:: WORK INSTRUCTION ::
Because the entries hold pictures, reproduce only their words, exactly as written.

:: RECORDED DATA ::

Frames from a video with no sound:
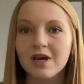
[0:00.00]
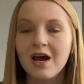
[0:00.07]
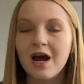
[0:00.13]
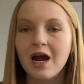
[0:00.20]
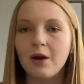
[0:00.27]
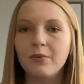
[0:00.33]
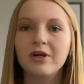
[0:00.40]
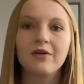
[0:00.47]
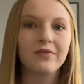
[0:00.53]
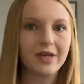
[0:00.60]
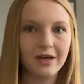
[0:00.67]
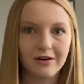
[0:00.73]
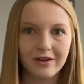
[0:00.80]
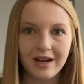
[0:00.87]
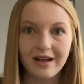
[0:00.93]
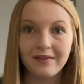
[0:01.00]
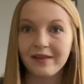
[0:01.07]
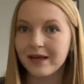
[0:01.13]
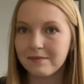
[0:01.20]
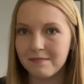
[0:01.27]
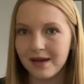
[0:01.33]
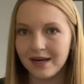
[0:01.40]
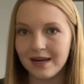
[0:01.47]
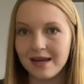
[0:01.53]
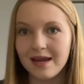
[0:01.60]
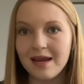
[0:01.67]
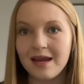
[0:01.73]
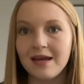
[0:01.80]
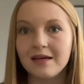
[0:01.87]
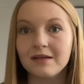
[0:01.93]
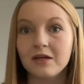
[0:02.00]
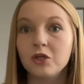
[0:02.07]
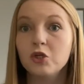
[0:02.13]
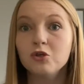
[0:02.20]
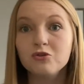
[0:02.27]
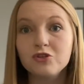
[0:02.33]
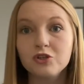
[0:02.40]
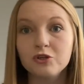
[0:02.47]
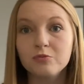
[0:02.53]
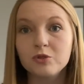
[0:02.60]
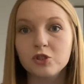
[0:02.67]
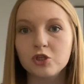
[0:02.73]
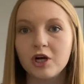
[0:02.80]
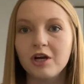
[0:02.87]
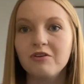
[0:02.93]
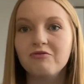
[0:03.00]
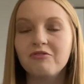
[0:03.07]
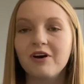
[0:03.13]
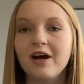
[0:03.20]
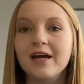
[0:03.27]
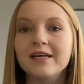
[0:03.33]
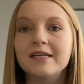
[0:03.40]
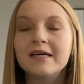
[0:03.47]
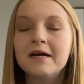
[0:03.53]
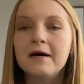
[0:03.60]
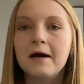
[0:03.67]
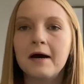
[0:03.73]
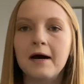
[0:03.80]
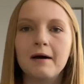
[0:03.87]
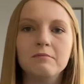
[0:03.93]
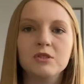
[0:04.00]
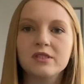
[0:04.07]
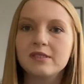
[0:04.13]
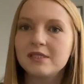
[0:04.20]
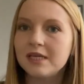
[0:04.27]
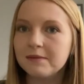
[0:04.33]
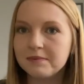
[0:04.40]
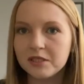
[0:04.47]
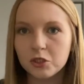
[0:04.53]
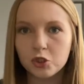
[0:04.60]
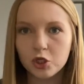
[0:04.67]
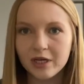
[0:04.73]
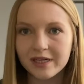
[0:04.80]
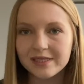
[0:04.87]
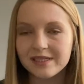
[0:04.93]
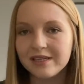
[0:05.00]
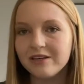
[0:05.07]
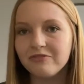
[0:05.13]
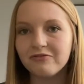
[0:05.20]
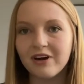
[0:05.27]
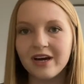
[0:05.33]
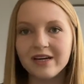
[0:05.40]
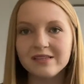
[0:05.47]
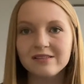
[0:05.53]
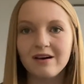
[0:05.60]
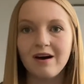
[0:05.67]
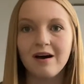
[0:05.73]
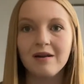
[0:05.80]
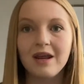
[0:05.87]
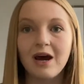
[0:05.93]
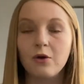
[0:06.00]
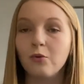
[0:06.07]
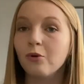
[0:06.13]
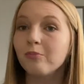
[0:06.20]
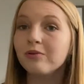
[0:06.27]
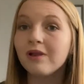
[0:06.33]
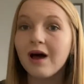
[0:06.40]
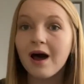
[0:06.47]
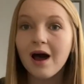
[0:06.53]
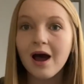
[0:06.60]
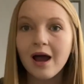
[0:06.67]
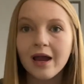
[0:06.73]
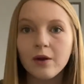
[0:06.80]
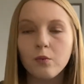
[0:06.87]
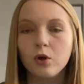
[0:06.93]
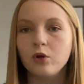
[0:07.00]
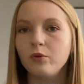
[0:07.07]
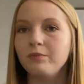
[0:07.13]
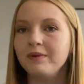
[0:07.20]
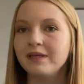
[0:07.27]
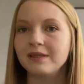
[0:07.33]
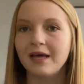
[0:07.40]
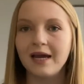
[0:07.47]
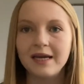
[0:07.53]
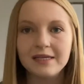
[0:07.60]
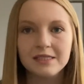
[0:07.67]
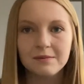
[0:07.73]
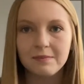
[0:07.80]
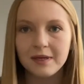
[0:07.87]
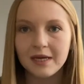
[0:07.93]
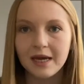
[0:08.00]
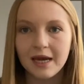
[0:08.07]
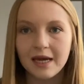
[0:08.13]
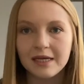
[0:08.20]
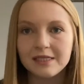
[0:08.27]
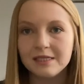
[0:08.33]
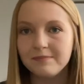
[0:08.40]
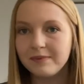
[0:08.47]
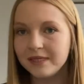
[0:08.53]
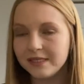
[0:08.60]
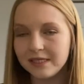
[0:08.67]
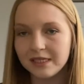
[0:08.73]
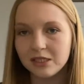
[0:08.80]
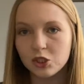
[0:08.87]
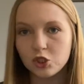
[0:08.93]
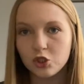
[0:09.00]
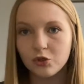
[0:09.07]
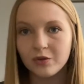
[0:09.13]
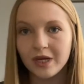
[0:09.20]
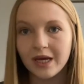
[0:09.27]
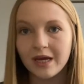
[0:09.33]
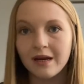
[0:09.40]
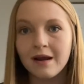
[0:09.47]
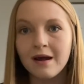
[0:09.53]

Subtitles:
I went on the internet like many and on YouTube to try and find just tips and tricks and advice on how to apply, what it would be like to be a DPT student,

:: ANSWER BELOW ::
Frames from a video with no sound:
[0:00.00]
[0:00.07]
[0:00.13]
[0:00.20]
[0:00.27]
[0:00.33]
[0:00.40]
[0:00.47]
[0:00.53]
[0:00.60]
[0:00.67]
[0:00.73]
[0:00.80]
[0:00.87]
[0:00.93]
[0:01.00]
[0:01.07]
[0:01.13]
[0:01.20]
[0:01.27]
[0:01.33]
[0:01.40]
[0:01.47]
[0:01.53]
[0:01.60]
[0:01.67]
[0:01.73]
[0:01.80]
[0:01.87]
[0:01.93]
[0:02.00]
[0:02.07]
[0:02.13]
[0:02.20]
[0:02.27]
[0:02.33]
[0:02.40]
[0:02.47]
[0:02.53]
[0:02.60]
[0:02.67]
[0:02.73]
[0:02.80]
[0:02.87]
[0:02.93]
[0:03.00]
[0:03.07]
[0:03.13]
[0:03.20]
[0:03.27]
[0:03.33]
[0:03.40]
[0:03.47]
[0:03.53]
[0:03.60]
[0:03.67]
[0:03.73]
[0:03.80]
[0:03.87]
[0:03.93]
[0:04.00]
[0:04.07]
[0:04.13]
[0:04.20]
[0:04.27]
[0:04.33]
[0:04.40]
[0:04.47]
[0:04.53]
[0:04.60]
[0:04.67]
[0:04.73]
[0:04.80]
[0:04.87]
[0:04.93]
[0:05.00]
[0:05.07]
[0:05.13]
[0:05.20]
[0:05.27]
[0:05.33]
[0:05.40]
[0:05.47]
[0:05.53]
[0:05.60]
[0:05.67]
[0:05.73]
[0:05.80]
[0:05.87]
[0:05.93]
[0:06.00]
[0:06.07]
[0:06.13]
[0:06.20]
[0:06.27]
[0:06.33]
[0:06.40]
[0:06.47]
[0:06.53]
[0:06.60]
[0:06.67]
[0:06.73]
[0:06.80]
[0:06.87]
[0:06.93]
[0:07.00]
[0:07.07]
[0:07.13]
[0:07.20]
[0:07.27]
[0:07.33]
[0:07.40]
[0:07.47]
[0:07.53]
[0:07.60]
[0:07.67]
[0:07.73]
[0:07.80]
[0:07.87]
[0:07.93]
[0:08.00]
[0:08.07]
[0:08.13]
[0:08.20]
[0:08.27]
[0:08.33]
[0:08.40]
[0:08.47]
[0:08.53]
[0:08.60]
[0:08.67]
[0:08.73]
[0:08.80]
[0:08.87]
[0:08.93]
[0:09.00]
[0:09.07]
[0:09.13]
[0:09.20]
[0:09.27]
[0:09.33]
[0:09.40]
[0:09.47]
[0:09.53]

Subtitles:
I went on the internet like many and on YouTube to try and find just tips and tricks and advice on how to apply, what it would be like to be a DPT student,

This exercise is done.